# Gravel & Endurance Bikes Merging and/or Comment Elements ?



## JoeOxfordCT (Jun 6, 2009)

Currently running a 2014 Synapse Hi-Mod Ultegra w/Soul S2.0 23mm wide clinchers & Michelin Pro 4 Service Course 25mm tires. I am 51 and do a combination of solo & group rides with some centuries thrown in. I have recently become interested in some of the gravel events that have sprung up with D2R2 ride being close by and a possible goal. 
I started poking around looking at gravel bikes and while there are some dedicated gravel bikes being produced, (Salsa Warbird, etc.) I see that lots of folks are doing these events on cross bikes. So I started looking at cross bikes like the Specialized Crux which comes with a "full" 50/34 compact crank and then it occured to me that many of the features of newer cross bikes are now being seen in many endurance road bikes... things like disc brakes, clearance for larger tires, even thru-axle, etc. Specialized is releasing a 30mm version of their Roubaix Pro tire next year. I had been thinking that my next "one bike to rule them all" bike might be a cross bike but by the time I'm ready (in a couple years) it may be hard to distinguish between many cross bike & endurance road bikes.... a good thing I would think yes ? What are folks out there thinking ?


----------



## BBoneCloneMN (Oct 21, 2012)

I think you're exactly right.


----------



## CliffordK (Jun 6, 2014)

Haven't several of the bike manufactures been playing around with seat stay and chain stay designs to absorb more shock. Certainly something one might consider if one is doing a lot of rough road riding. Fork design? 

I'm always a little careful with my bike. It seems like almost every BMX or MTB I see has a bent axle. But, I don't think I've ever bent an axle on my road bike, even though it would seem that there isn't much to the axles. I think they must use better steel with the axles.
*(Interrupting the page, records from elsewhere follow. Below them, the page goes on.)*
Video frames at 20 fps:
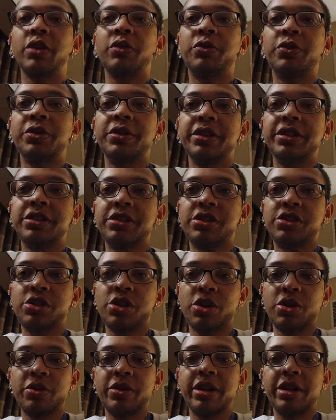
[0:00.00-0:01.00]
For this
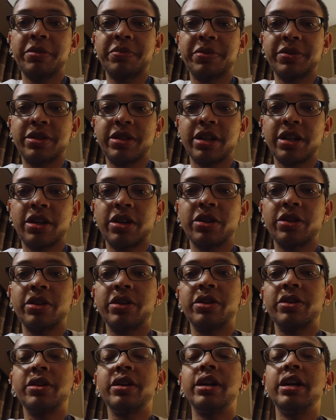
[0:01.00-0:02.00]
show in
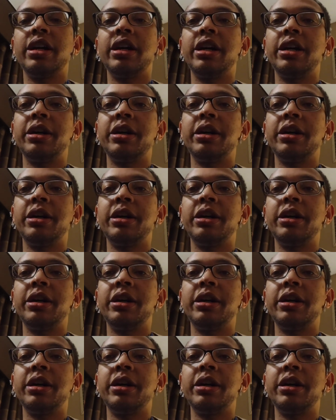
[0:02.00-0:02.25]
particular,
So, I wouldn't be jumping on the through axle bandwagon just yet. Are the rims still the weak part?

It is a tough middle ground. The road bikes are getting extremely lightweight. The full suspension MTBs are quite heavy (although like the road bikes, one can get them made with light materials, but not down to 15 lbs). So, where is the middle ground?

I have, of course, ridden my Colnago roadie on cobbles... And had a blast!!! :yesnod:


----------



## bruin11 (May 21, 2004)

Come on Joe, why would you want one bike to rule them all. The ideal is x=n+1.


----------



## fishman473 (Aug 2, 2004)

I'm thinking of buying a new bike in this category to replace my current road bike and MONSTERCROSS bike: One bike to rule them all!

Can anyone think of some bikes in this category. Basically road bikes that happen to fit larger (~40c) tires?

At the moment I'm looking at the Litespeed T5g and GT Grade. Comparing to my current road bike (Scwhinn Peleton LTD), these both have a 10 cm higher stack height (hub to top of head tube), which makes me think it would be hard for me to get the bars back down where I want them. I really just want a road bike that happens to have the tire clearance for gravel or CX tires. I want it to ride like a stable, long distance road bike, not a twitchy CX bike.


----------



## bikerector (Oct 31, 2012)

Fishman, Norco's new Search might be what you're looking for. The carbon version is running thru-axles front and rear and the bike has disc brakes. It's supposed to be able to accommodate a 40mm tire.

Mini-site: 2015 Search

All-city space horse might do it for you too.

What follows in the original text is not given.